For my last weekend at home before school starts (and to celebrate our anniversary), Mr. T whisked me off to the far-flung Shelter Cove for the mini-ist of vacations. We had a blast! The Twin Comanche flight (my first!) was awesome, our room had a panoramic view of the sea and the tidepools even boasted some cool critters to gawk at. The only downside was that the town vibe freaked me out.
What used to be a bustling fishing and logging town–with a decent stream of tourists–has now decayed into what I can only describe as the Twilight Zone. Our hotel, while clean and decently furnished, was the nicest of the three we drove past, and beyond the view, not terribly nice at all. The restaurant we dined at, while quaint and tasty, was one of two (with a third that opens only when the other two are on vacation). There are no businesses beyond The General Store (a dingy dive with a tiny selection of overpriced provisions), a Souvenir Shop (replete with outrageously priced mugs and used clothing) and some type of watersport equipment rental joint that also doubled as the local video rental place. With 600 homes in the area, at least half of which are vacation houses, T and I could not figure out how anyone makes a living.

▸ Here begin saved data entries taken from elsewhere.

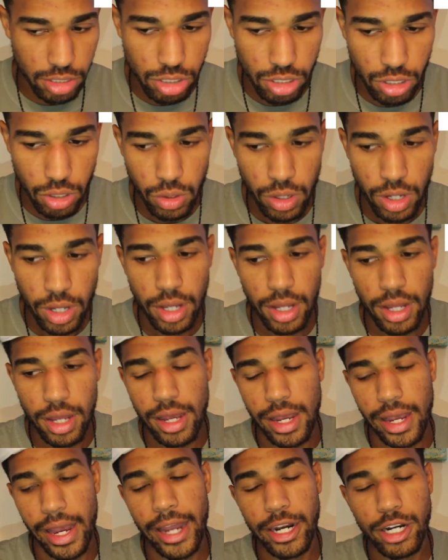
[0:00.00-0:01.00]
So
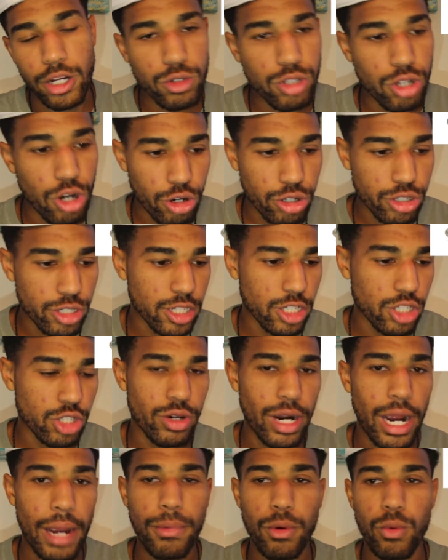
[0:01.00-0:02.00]
I know it's hard to
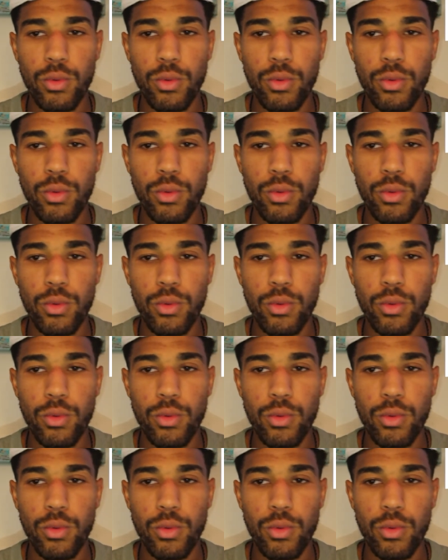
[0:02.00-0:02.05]
describe,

All of that said, it was the people that gave the town a very Hitchcockian feel. My experience in small, quaint beach locales has (stereotypically, I know) been with friendly and happy people… surfer dudes, hippies, retirees, tourists. In our interactions with the people at Shelter Cove, I felt like they would just as soon kidnap us as say hello. It was so strange! People weren’t friendly… the tourists look pissed off, the shopkeepers leered and one spooky woman glared at me throughout dinner and then followed us out to our car. Absolutely boggling.
And then my questions: Why would anyone stay in a town like that? How do people make ends meet? What type of cultural experiences can you have in a bubble so small? What would it be like to grow up in a place that tiny? How on earth does high school dating work? (Was there even a high school?!) What could be done to the improve commerce? What kind of research projects could I conduct? How pissed off would I have been if we had driven the 6 hours over instead of flown 50 minutes?
All in all it was a pleasant trip but for once, I was pleased at the brevity. I really wasn’t interested in being kidnapped and never heard from again. (Note: I’m only medium joking on that score… at the General Store the town bulletin board (yes, TOWN bulletin board) displayed a flyer for Joe Shmoe who just up and vanished one day.) Not my idea of fun!